Interior furnishings and fittings will be stripped out to make the vessel light enough to tow into the scrapping area, where it will be divided into three parts for dismantling.

Workers will start by removing what is left of beds, televisions, fridges and sofas in once-resplendent cabins and glitzy restaurants, bars and casinos.

 

- A bad omen -

 

For Genoa -- former maritime power and home to explorer Christopher Columbus -- the contract to dismantle the ship is a welcome boost in a period of economic crisis, creating hundreds of jobs in the city for a 22-month period.

The salvage operation to recover the Concordia was the biggest ever attempted and is expected to cost in the region of 1.5 billion euros ($2.0 billion).

The remains of the 114,500-tonne liner will not simply be thrown away: more than 80 percent of it is expected to be recycled or reused.

Between 40,000 and 50,000 tonnes of steel will be melted down and reused in the construction industry -- or possibly for building a new ship -- while undamaged copper wiring, plumbing, plastics, machinery and furniture will be sold on.

Personal belongings recovered on the lower decks will be returned to owners while items such as the ship's piano -- which was being played as the liner hit the rocks -- may end up in a museum.

One of the first tasks will be to search for the body of Indian waiter Russel Rebello, whose remains were never found and may have been trapped in a previously inaccessible part of the ship.

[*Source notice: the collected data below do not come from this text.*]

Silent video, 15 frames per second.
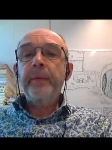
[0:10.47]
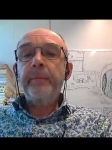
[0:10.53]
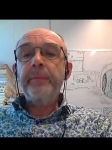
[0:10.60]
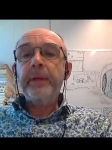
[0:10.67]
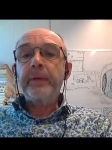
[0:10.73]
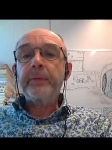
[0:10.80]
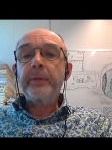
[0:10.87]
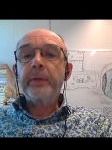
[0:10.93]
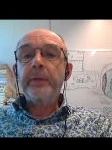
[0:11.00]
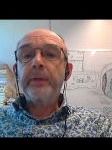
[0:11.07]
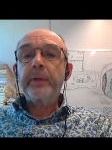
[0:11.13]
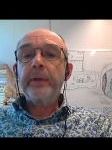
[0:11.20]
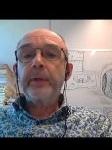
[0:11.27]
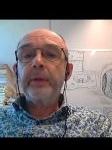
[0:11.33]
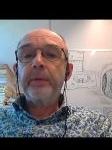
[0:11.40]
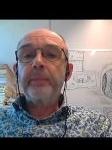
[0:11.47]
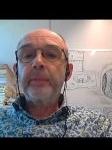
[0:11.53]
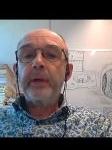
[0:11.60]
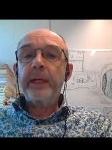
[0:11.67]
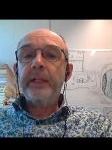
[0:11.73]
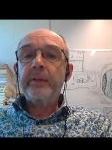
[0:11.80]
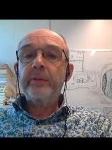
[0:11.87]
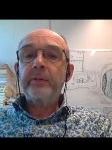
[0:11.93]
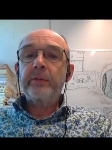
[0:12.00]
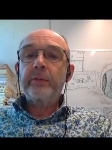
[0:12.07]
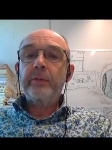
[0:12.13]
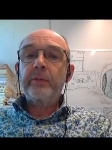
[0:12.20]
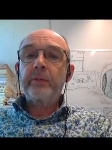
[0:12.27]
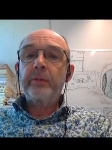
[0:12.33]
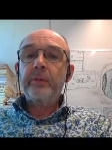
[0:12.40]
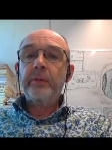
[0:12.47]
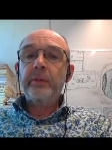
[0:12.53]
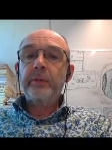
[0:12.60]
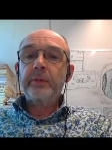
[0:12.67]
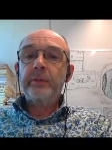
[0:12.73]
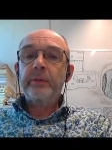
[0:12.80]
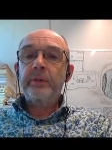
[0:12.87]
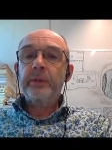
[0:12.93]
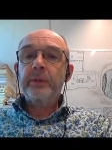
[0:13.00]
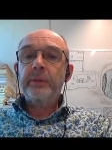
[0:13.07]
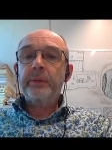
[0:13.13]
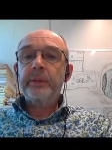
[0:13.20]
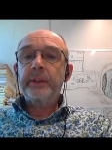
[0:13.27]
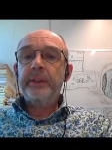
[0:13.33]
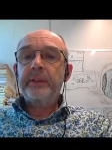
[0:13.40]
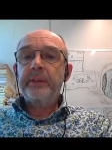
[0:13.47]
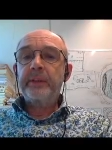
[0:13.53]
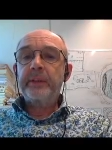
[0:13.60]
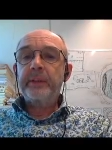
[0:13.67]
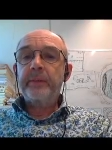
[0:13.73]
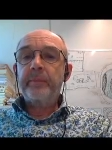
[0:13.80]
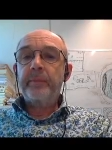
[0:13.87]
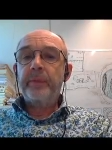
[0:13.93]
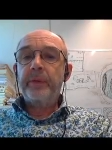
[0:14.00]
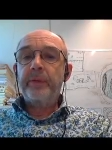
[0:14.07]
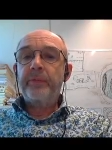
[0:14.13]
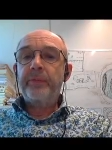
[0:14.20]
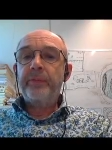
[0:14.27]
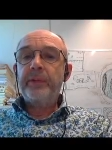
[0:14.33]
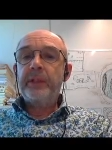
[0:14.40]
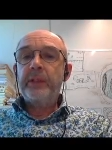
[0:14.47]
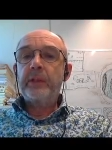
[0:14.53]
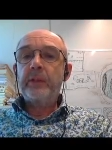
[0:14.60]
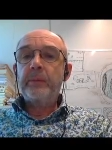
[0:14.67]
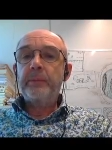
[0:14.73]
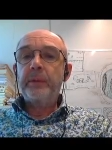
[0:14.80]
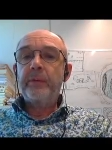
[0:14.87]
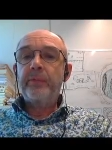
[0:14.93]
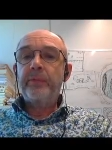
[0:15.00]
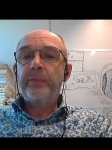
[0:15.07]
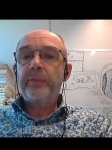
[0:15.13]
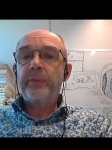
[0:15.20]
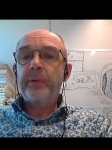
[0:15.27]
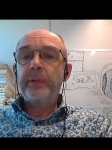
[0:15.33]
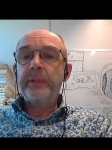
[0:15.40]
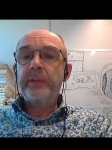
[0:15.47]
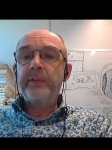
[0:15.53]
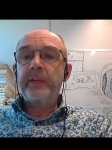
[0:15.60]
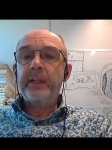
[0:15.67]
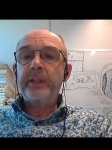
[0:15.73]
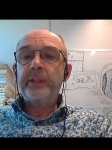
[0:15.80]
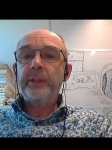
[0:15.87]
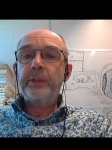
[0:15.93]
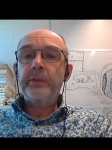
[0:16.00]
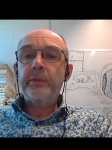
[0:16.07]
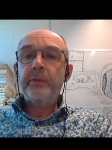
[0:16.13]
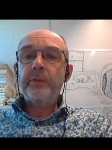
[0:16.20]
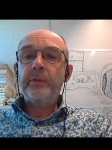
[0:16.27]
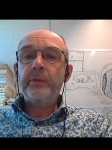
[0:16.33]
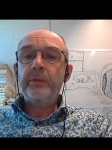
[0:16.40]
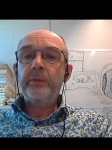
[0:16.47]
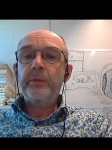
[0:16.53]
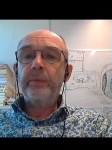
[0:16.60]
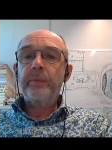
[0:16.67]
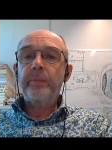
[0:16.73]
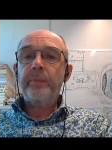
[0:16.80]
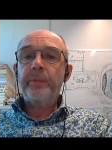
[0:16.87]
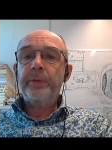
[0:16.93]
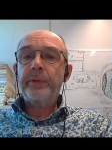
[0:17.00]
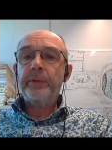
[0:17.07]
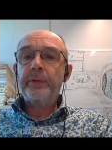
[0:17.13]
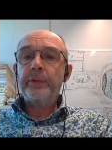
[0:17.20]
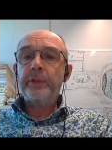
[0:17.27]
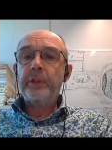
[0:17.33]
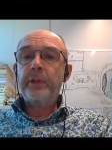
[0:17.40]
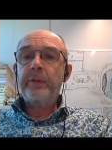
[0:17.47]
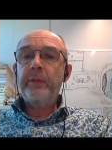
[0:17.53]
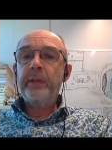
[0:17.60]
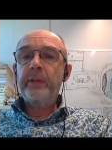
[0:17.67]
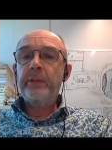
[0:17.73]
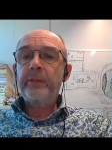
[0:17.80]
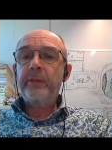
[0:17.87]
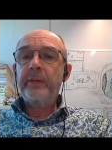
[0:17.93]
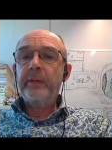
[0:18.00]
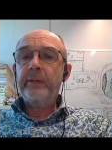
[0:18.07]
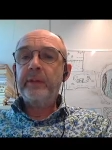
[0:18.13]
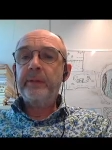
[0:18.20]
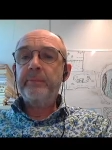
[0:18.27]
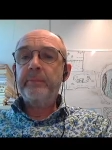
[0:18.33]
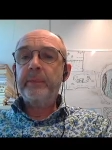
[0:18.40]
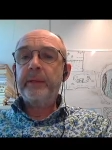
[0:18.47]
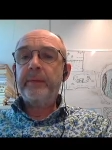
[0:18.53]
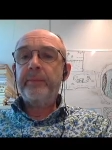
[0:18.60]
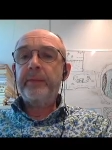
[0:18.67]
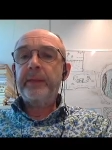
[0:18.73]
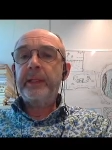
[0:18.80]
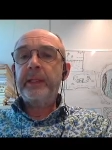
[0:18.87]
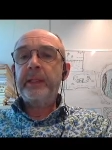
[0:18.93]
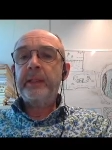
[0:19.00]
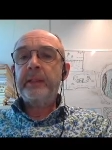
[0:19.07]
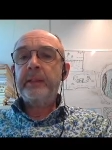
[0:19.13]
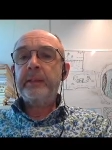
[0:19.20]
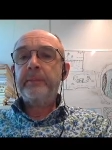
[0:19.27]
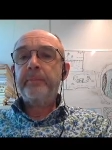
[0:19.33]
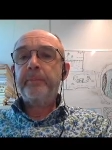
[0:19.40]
Now, I told you in the video before that I should do the squeeze theorem here,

Built in 2005 in the Sestri Ponente Finantieri yard in Genoa, the Concordia was the largest Italian cruise ship in history at the time of its launch -- but was considered unlucky by some from the start.

At a floating ceremony in 2006 attended by Cardinal Tarcisio Bertone -- Pope Benedict XVI's number two -- the bottle of champagne that was swung against the hull failed to smash, a bad omen in seagoing lore.

Images of the vast vessel on its side off Giglio went viral around the world, and its captain Francesco Schettino was dubbed Italy's "most hated man" after he escaped in a lifeboat while terrified passengers threw themselves into the icy sea.

Schettino is currently on trial for manslaughter, causing a shipwreck, and abandoning the vessel before all passengers had evacuated.